REQUIRED WORK -
Among the lines of the records below, copy those that hold the word "with".

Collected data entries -
§ §

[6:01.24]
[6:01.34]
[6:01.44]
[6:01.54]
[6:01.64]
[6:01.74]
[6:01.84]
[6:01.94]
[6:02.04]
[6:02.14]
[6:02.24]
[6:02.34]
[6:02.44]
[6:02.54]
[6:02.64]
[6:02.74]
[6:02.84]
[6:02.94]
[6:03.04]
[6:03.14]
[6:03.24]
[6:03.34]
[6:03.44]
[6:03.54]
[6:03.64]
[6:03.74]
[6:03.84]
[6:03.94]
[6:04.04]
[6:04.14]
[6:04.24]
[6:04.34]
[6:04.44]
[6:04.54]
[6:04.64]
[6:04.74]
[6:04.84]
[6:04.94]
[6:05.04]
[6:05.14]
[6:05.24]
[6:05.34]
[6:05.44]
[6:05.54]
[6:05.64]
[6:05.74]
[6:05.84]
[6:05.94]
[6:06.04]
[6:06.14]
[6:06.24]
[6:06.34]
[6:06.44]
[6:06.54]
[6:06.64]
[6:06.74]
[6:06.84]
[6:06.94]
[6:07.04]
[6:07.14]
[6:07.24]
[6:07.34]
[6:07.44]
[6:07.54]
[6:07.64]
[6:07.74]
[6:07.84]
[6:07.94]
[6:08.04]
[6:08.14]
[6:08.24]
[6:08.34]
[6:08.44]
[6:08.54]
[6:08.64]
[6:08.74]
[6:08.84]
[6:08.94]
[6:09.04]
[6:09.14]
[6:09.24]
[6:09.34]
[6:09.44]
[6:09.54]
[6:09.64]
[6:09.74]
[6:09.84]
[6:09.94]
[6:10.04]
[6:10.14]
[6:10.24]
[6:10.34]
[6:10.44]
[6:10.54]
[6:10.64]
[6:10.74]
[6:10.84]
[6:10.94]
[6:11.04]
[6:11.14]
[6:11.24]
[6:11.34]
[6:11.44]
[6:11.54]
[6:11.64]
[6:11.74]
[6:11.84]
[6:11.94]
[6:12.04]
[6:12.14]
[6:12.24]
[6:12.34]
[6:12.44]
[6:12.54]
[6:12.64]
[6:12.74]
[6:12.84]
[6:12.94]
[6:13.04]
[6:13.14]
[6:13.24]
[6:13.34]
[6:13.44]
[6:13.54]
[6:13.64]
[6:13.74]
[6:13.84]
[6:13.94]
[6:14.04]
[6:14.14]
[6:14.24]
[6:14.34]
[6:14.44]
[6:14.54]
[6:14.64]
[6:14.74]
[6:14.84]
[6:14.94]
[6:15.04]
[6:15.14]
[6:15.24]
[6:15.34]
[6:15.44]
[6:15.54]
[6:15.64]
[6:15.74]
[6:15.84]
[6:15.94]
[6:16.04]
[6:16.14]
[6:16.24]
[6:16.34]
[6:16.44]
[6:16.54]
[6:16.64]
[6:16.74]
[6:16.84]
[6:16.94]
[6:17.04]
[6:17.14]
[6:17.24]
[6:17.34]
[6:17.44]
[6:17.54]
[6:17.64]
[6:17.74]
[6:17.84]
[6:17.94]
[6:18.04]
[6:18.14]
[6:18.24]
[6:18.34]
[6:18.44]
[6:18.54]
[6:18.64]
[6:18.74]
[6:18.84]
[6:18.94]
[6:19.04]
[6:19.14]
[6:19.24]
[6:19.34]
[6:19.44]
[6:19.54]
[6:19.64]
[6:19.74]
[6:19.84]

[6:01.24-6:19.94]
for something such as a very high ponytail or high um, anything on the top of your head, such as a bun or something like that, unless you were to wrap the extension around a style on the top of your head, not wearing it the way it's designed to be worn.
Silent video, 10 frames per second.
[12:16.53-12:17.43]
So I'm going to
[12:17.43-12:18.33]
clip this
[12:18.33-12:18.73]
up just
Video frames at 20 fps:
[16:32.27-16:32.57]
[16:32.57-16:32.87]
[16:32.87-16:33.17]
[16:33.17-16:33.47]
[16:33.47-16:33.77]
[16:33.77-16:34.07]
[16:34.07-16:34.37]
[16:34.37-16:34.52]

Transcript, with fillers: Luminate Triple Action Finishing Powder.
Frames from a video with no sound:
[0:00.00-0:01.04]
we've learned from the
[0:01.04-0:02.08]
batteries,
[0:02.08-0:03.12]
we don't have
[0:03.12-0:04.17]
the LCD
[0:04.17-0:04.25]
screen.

§ §

WRITTEN RESPONSE -
Transcript, with fillers: Luminate Triple Action Finishing Powder.
Frames from a video with no sound:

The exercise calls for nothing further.